Exactly as they stand, repeat the lines from the one containing "[00:00:04.17 to 00:00:05.21]" through the final line of the listing, both ends included, and nothing else; skip the pictures.

+++++

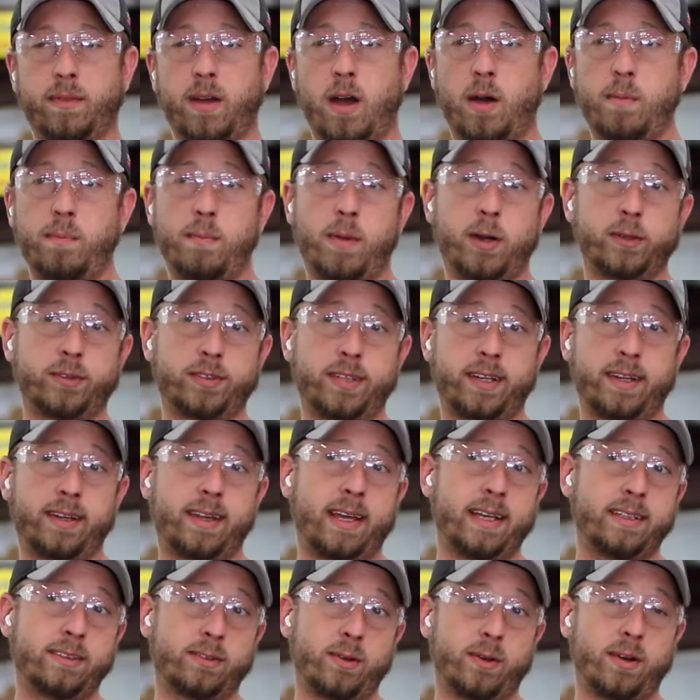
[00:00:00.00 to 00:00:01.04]
Most of the things
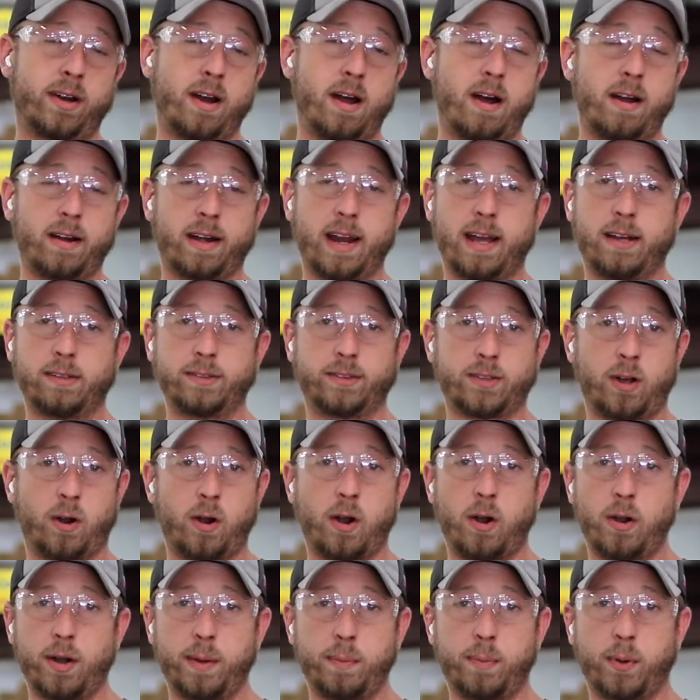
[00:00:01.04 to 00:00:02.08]
on the knockdowns are already
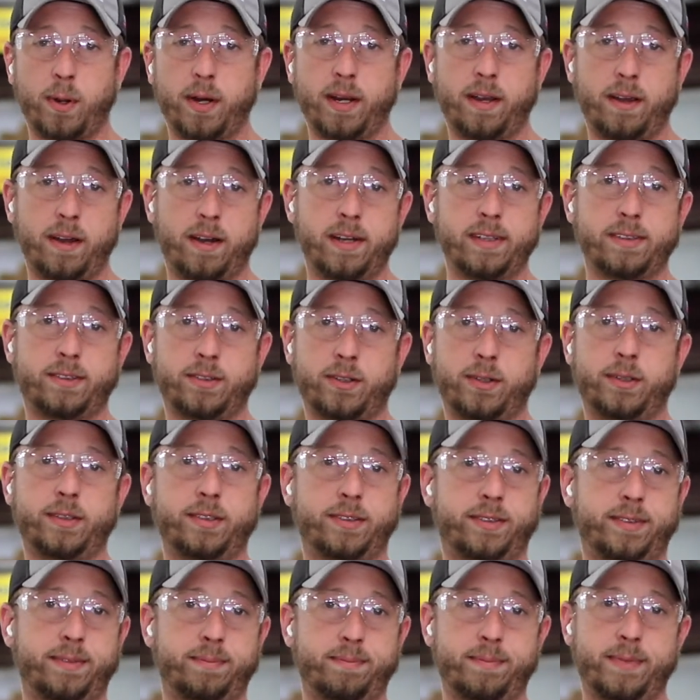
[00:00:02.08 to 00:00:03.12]
pre-cut, so
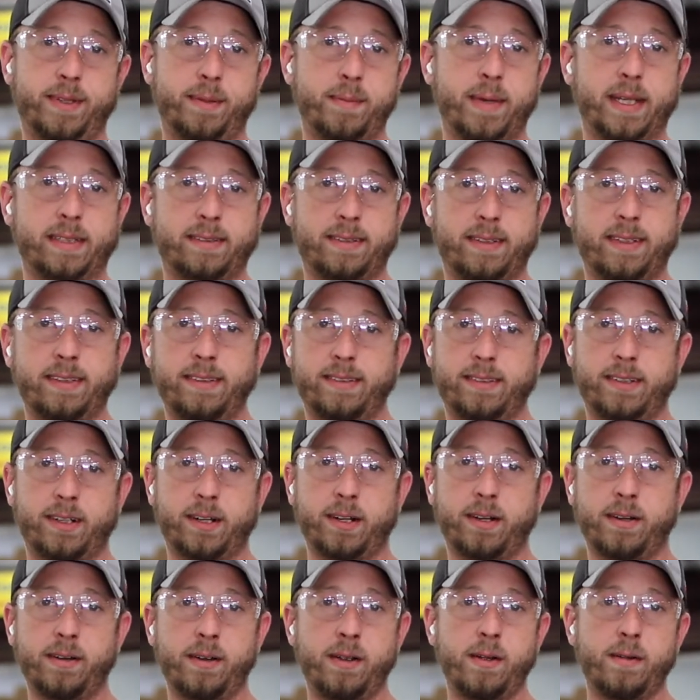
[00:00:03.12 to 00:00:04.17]
it makes it easier
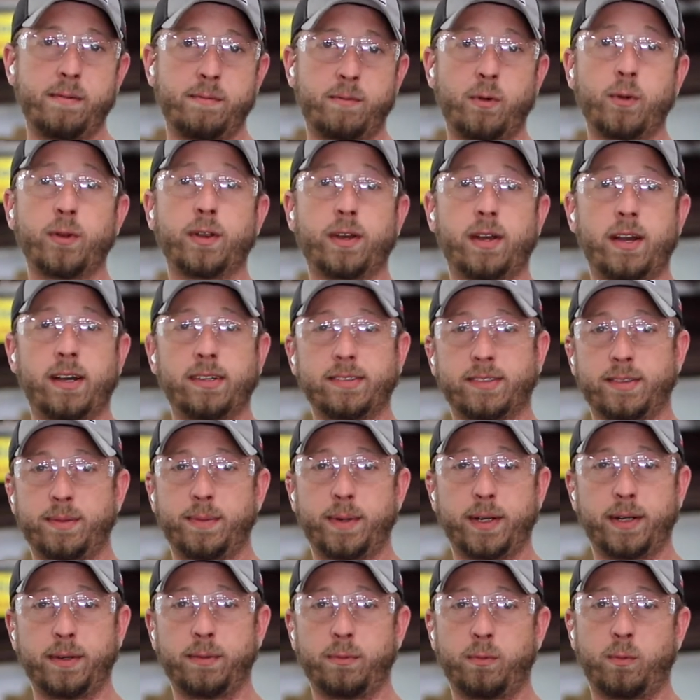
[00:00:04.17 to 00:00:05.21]
for the customer
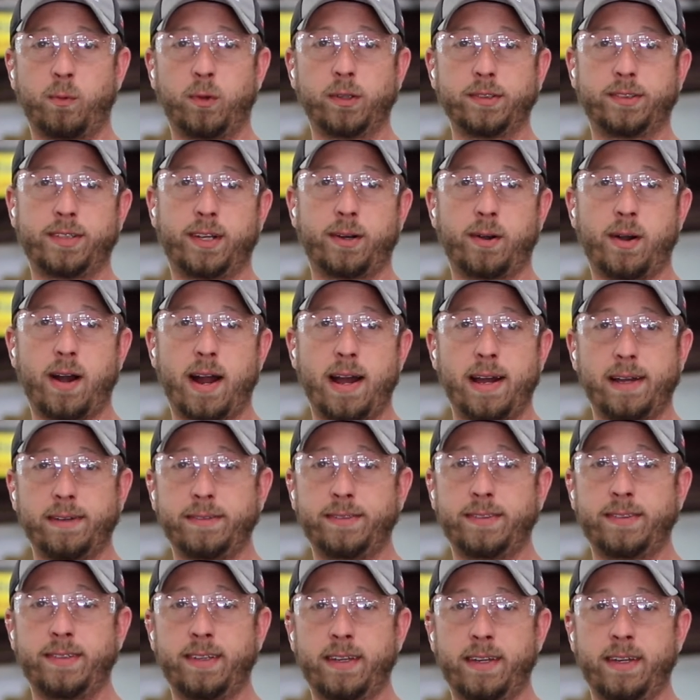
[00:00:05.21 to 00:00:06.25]
once it arrives.
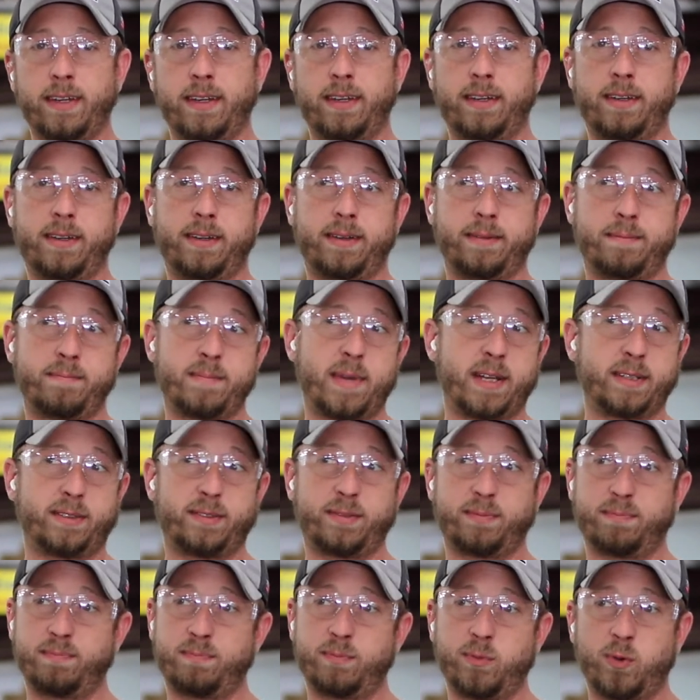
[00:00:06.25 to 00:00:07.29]
And that's
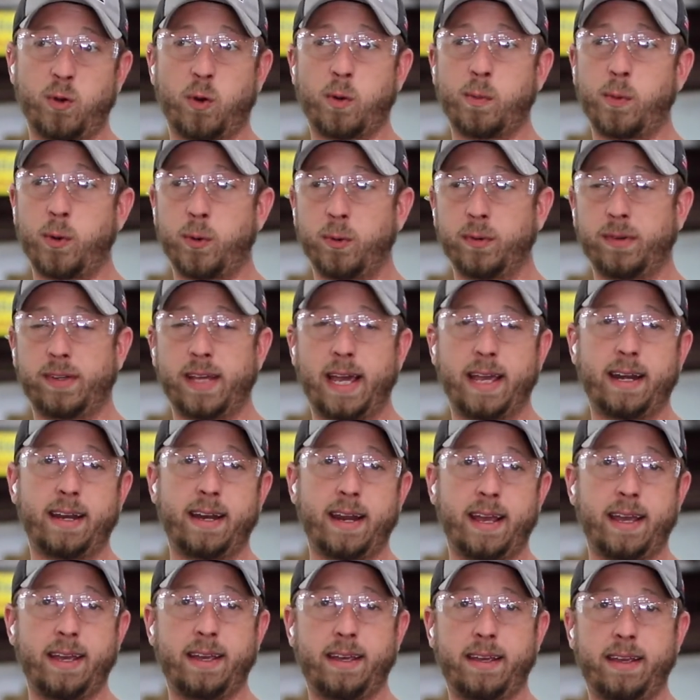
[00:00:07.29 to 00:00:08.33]
normal
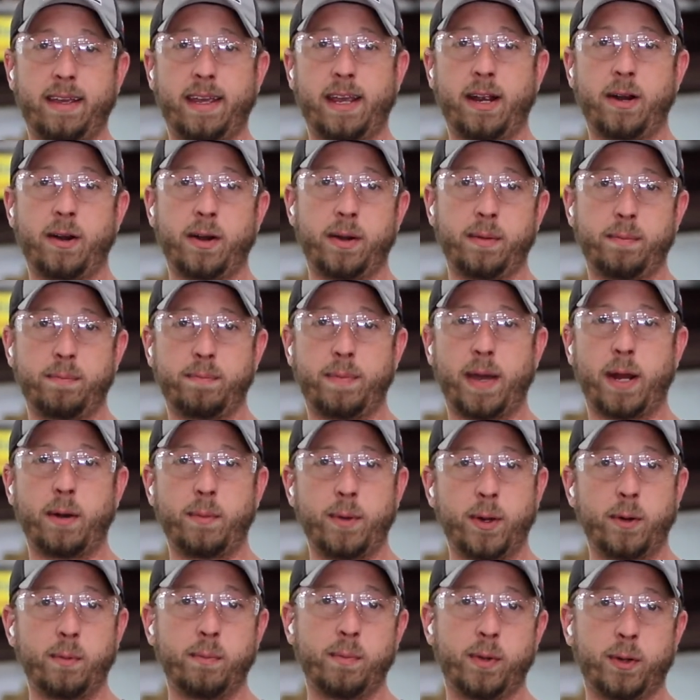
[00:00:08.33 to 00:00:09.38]
day-to-day here at Panel Built
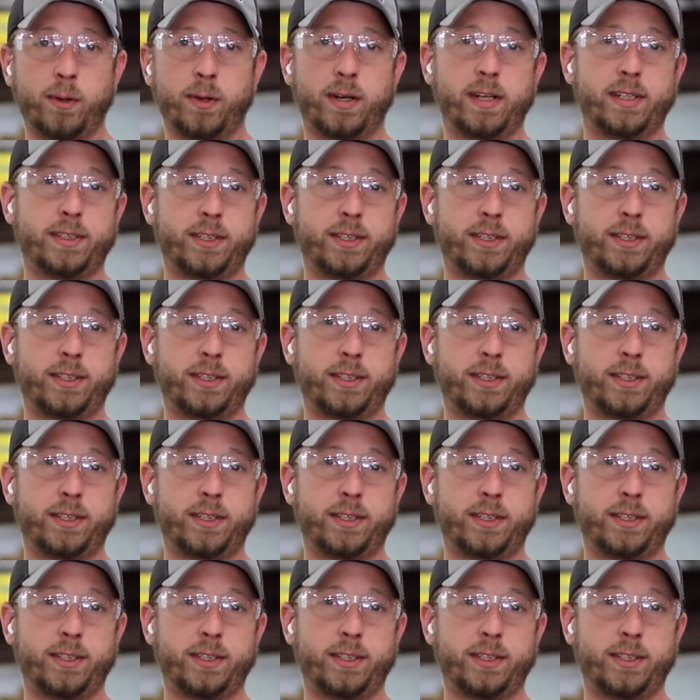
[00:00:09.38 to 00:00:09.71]
in Blue Ridge.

+++++

* Solved exercise
[00:00:04.17 to 00:00:05.21]
for the customer
[00:00:05.21 to 00:00:06.25]
once it arrives.
[00:00:06.25 to 00:00:07.29]
And that's
[00:00:07.29 to 00:00:08.33]
normal
[00:00:08.33 to 00:00:09.38]
day-to-day here at Panel Built
[00:00:09.38 to 00:00:09.71]
in Blue Ridge.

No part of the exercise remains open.